See the Age-stratified hospitalisation
and death risks vignette and combine with instructions from this
vignette on setting in a time-varying function using
create_config()
.
The implementation of the time-varying case fatality rate in the
simulation functions (sim_linelist()
and
sim_outbreak()
) is flexible to many functional forms.
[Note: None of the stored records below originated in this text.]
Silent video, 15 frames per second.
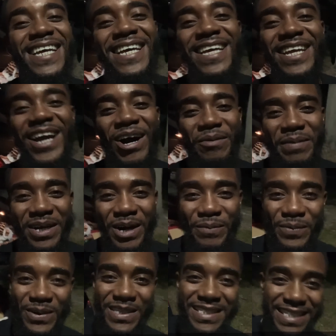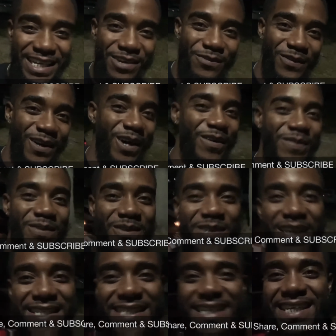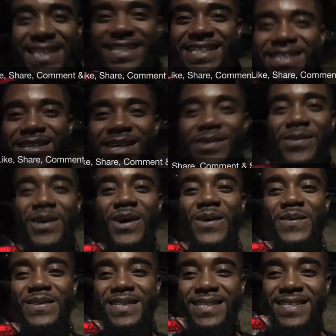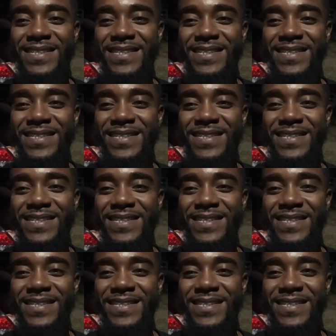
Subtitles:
Yo, big up on yourself. We love you. That's it. We out.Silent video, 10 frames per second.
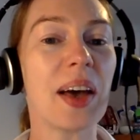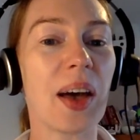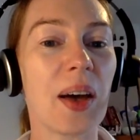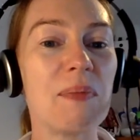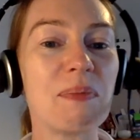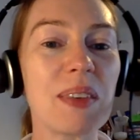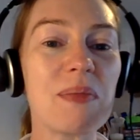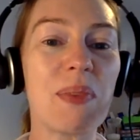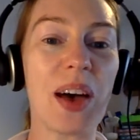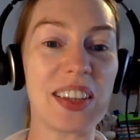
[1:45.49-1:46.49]

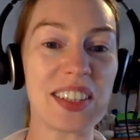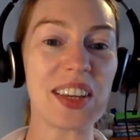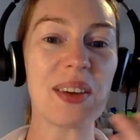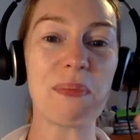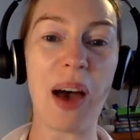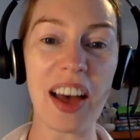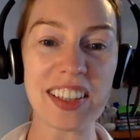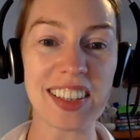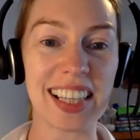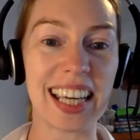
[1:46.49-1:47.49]
But
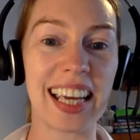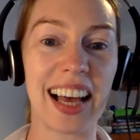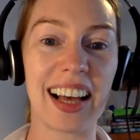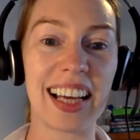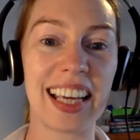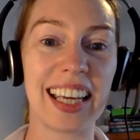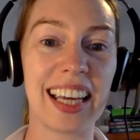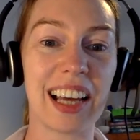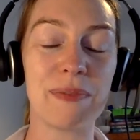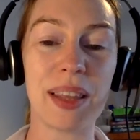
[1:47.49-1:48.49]
personally,
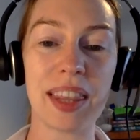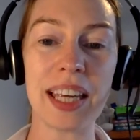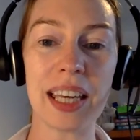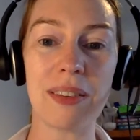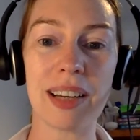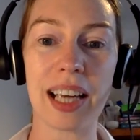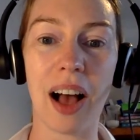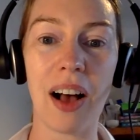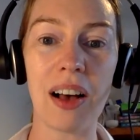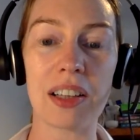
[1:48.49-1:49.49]
I've been thinking really
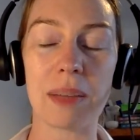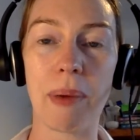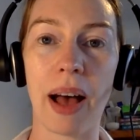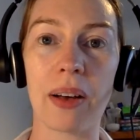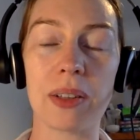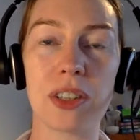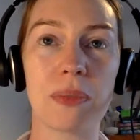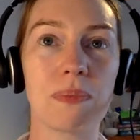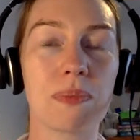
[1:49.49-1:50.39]
hard about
If
there are other ways to have a time-varying case fatality risk that are
not currently possible please make an issue or pull
request. Currently the hospitalisation risk is assumed constant over
time can cannot be adjusted to be time-varying like the death risk, if
this is a feature you would like included in the {simulist} R package
please make the request in an issue.